Priests of the Servite order arrived to Pistoia by 1241, and moved here to a house with a small oratory titled Santa Maria Novelleta and located just outside the gates of the Porta San Piero. By 1270-1271 construction of a convent and church had begun. Initially, the Servites were affiliated with San Pietro Maggiore in town, but by 1296, a new larger church at the site was underway, not completed until 1393. The original consecration to Santa Maria de’ Servi was altered in 1537 to the Santissima Annunziata. In the 17th century, the church was refurbished and decorated with Baroque frescoes and stucco. In 1786, the convent was suppressed by the Bishop Ricci, but recruited again as a monastery by 1794. In 1810, the Napoleonic forces again suppressed the convent. The church was made into a parish until 1856, when the Servites briefly returned, only to be again suppressed in Pistoia this time by the Italian kingdom, turning the convent into barracks. The cloister retains 17th-century frescoes depicting the history of the Servite order.

==Description==
The organ present in 1853 was made by Filippo Tronci.

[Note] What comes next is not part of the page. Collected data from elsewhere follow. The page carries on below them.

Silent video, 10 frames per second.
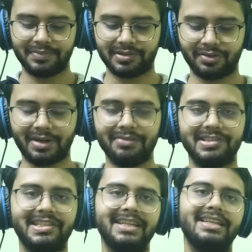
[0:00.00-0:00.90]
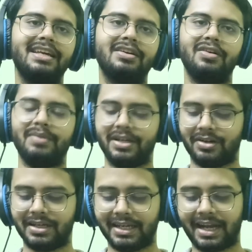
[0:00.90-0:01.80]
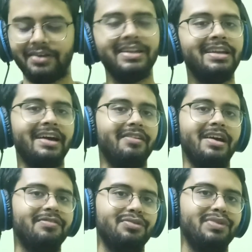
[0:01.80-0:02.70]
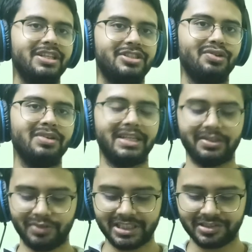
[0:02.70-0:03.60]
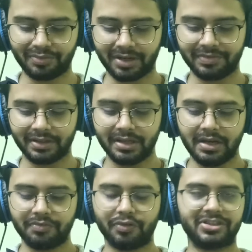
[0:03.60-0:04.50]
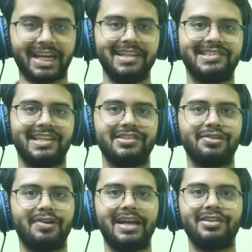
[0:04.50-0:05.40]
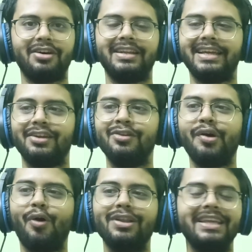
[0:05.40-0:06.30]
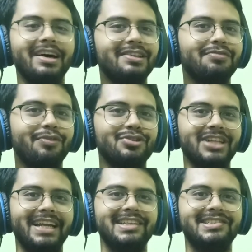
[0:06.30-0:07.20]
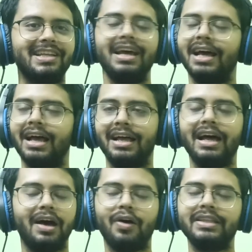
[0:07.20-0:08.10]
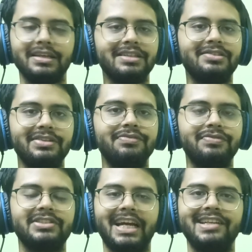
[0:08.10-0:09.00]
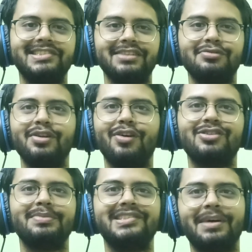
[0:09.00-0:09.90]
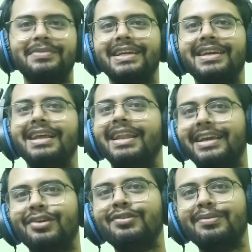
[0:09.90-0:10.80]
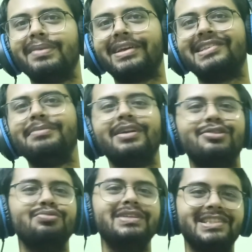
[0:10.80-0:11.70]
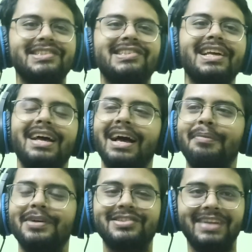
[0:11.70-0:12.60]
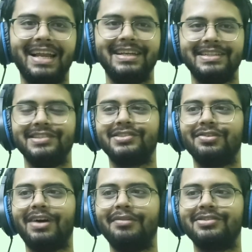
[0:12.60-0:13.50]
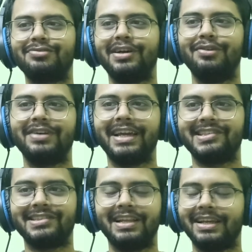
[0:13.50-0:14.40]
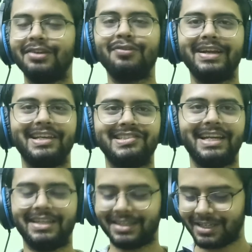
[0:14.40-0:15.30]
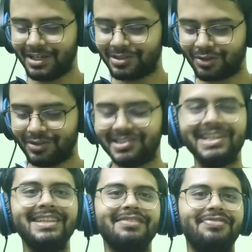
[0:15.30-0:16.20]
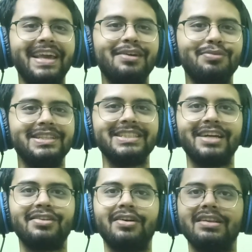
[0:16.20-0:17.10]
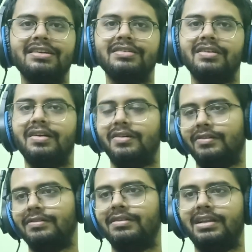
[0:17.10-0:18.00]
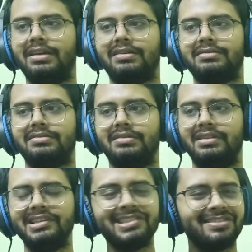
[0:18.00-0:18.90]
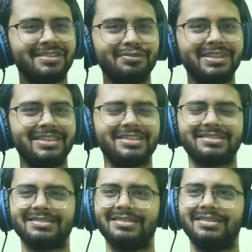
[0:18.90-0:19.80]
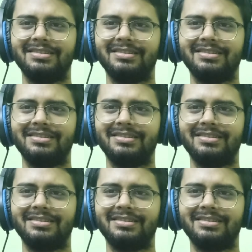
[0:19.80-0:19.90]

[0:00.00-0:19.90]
So I was thinking like, oh my god, like I really loved Witch, you know, like Witch is one of the 4 shining stars. So I thought, like, you know, all the other 4 shining, all the other 3 shining stars will also be something like, you know, like similar to Witch's personality. So I was quite looking, like, you know, quite excited. So seeing the fake Witch, I thought that, oh, like this is the Witch.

An inventory in 1853 listed the church as containing the following works:
- Virgin of the Annunciation (1590) by Bastiano Veronese for the altar of the Peraccini Family
- Visitation by Giuseppe Giusti for the altar of the Gori Family
- Madonna dei Dolori by Pietro Cremoncini with Angels holding instruments of Passion by Pietro Dandini for the altar of the Puccini Family
- Presentation at the Temple (1577) also by Bastiano Veronese for the altar of the Baldinotti Family
- Enthroned Madonna and Saints John, Bartholemew, and others attributed to Leonardo Malatesta for main altarpiece
- Nativity of Mary by Cigoli for altar of the Baldinotti family
- Virgin of the Annunciation by Pier Dandini for a second altar of the Peraccini Family
- San Pellegrino by Gigli for the Altar of the Convent
- Immaculate Conception by Tommaso Redi for the altar of the convent
- Frescoes in superior register with Blessed Servites by Niccolò Nannetti, those in the choir by Giovanni Ferretti.

In the cloister, the six frescoed lunettes (1601-1602) before the sacristy we painted by Bernardino Poccetti; the six frescoed lunettes (1637) before the refectory we painted by Francesco Montelatici (Cecco Bravo); while above windows are frescoes by Filippo Cremoncini.
Other frescoes in the convent were completed by Alessio Gimignani, Giovanni Martinelli, Giovanni Domenico Pestrini father and son.